Dolmen in Cunha Baixa, Portugal

The Dolmen of Cunha Baixa (Anta de Cunha Baixa) is a dolmen in the civil parish of Cunha Baixa, in the municipality of Mangualde. It is located in a valley area of the Rio Castelo, between the villages of Cunha Baixa and Espinho.

==History==
From artifacts discovered in and around the archaeological excavations, scientists have determined that it was constructed between 3000 and 2500 BC. and like numerous other similar sites, is believed to be an ancient Beaker monument.
It was discovered in 1892 by Leite de Vasconcelos, who first documented the dolmen, under the authority of Dr. Pais da Cunha, then owner of the property. He found the dolmen damaged, with the interior chambers full of dirt, brambles and rocks of various sizes, some eroded or damaged from the dolmen itself. They proceeded to clean out the chambers and excavate to about 1.17 metres, discovering the first archaeological objects, and then continuing to the table rock. In these excavations Leite de Vasconcelos found in the interior of the dolmen, axes and polished trapezoidal-shaped polished stone adzes; rudely carved flint blades, trapezoidal microliths, triangular and semi-lunar, fragments of red and black pottery, some with ornaments; yellow ochre for body painting; burnt berry seeds; burnt pieces of substances from a forge or furnace; and a human bone.

At the entrance, was an inclined rock slab 1.2 metres by 0.2 metres, with 15 grooves along its edge on both sides. Also in the adjacent terrain, a flint axe, a polished stone implement, six small blades (some jagged) and flint arrowheads, were also discovered. The artifacts were transferred to the National Archaeological Museum (Museu Nacional de Arqueologia) in Lisbon.

It was declared a National Monument (Monumento Nacional) on 16 June 1910.

In 1934, Georg and Vera Leisner carried-out a plan of the site, and cut a section from the dolmen. By 1955, Irisalva Moita encountered the dolmen surrounded by scrub and the corridor obstructed by rocks.

A restoration and cleaning of the site, under Raquel Vilaça and Domingos Cruz (1987), solicited the A.C.A.B. and the Central Region Archaeological Service (Serviço Regional de Arqueologia da Zona Centro), with authorization from the IPPC. A similar cleaning was undertaken in 1994 that included cleaning the monument and the area circling the site.

==Architecture==
Located along the municipal roadway connecting Cunha Baixa with Espinho, the site is 0.8 kilometres along a footpath to a bridge: 300 metres by foot between two properties in the locality of Orca, or Casa da Moura. It is situated in a rural, fertile plain alongside a river, isolated from view and encircled by vineyards to the south and east, and pine forests to north and northwest, delimited by a wood and wire fence.

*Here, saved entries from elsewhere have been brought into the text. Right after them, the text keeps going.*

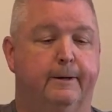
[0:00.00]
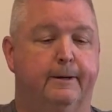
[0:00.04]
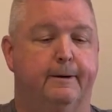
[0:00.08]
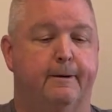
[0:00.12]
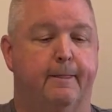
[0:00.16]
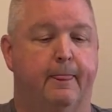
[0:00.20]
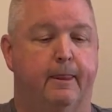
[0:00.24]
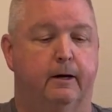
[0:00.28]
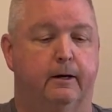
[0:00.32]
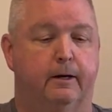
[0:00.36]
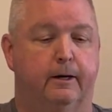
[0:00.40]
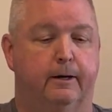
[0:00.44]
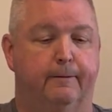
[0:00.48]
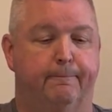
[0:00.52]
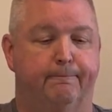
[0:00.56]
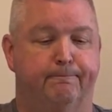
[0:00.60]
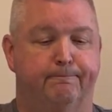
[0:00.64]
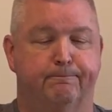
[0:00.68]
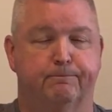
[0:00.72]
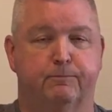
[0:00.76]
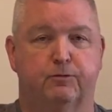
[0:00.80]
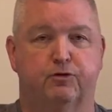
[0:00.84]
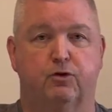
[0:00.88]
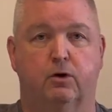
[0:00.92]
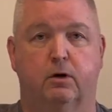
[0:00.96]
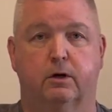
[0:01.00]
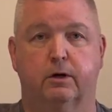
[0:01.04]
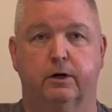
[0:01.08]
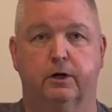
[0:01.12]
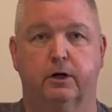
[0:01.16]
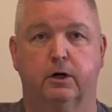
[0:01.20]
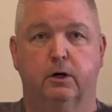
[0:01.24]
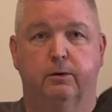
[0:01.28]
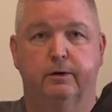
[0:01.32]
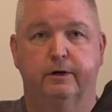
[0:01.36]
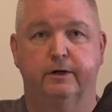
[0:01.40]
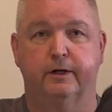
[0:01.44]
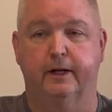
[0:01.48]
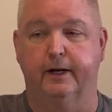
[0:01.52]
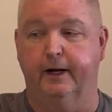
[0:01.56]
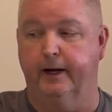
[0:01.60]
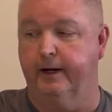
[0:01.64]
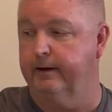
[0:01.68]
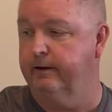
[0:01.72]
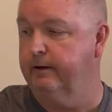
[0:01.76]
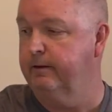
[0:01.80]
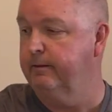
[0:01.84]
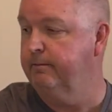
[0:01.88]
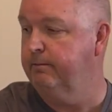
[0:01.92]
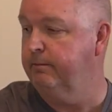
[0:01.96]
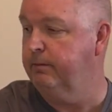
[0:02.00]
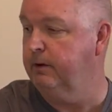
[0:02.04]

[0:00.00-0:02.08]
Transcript: So I'm going to go into that.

Cunha Baixa comprises a main chamber and corridor, although there are no remnants of body within its chamber. The dolmen, is a large polygonal shape enclosure, covered by a great slab of rock, of similarly large dimensions. This main chamber is 3 metres wide, and 3.2 metres high, formed from 9 vertical slabs, some fractured or incomplete. The entrance rock is parallel to the main stone and inclined towards the interior. The roof-stone is a long rounded rectangular slab, 4.5 metres in diameter.

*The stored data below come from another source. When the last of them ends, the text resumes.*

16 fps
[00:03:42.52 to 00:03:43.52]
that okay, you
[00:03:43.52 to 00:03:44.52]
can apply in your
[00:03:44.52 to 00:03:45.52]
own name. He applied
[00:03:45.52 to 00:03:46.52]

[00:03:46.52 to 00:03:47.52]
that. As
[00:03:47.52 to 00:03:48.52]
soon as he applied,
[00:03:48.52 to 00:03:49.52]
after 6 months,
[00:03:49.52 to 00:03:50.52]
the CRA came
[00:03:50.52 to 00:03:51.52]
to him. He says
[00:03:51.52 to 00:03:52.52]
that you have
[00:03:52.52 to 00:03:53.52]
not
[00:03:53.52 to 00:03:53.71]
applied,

The corridor is 7.2 meters long, at a height of 1.4 metres, oriented along the southeast of the main chamber. It is built from 8 vertical slabs on either side (a few reinforced by steel beams), forming side-walls that are wider in the mid-area and converge slightly towards the main chamber entrance. The vertical slabs are largely square, although some trapezoid and triangular rock pieces are located in the chamber. At the middle of the corridor, another trapezoidal roof slab, smaller than the first covers only the middle part of the corridor.

The pavement of the dolmen is regular, composed of granite rock, with a total surface area of 10.4 metres.

In some places there are remnants of carvings (or vestiges), such as pitting or scaring.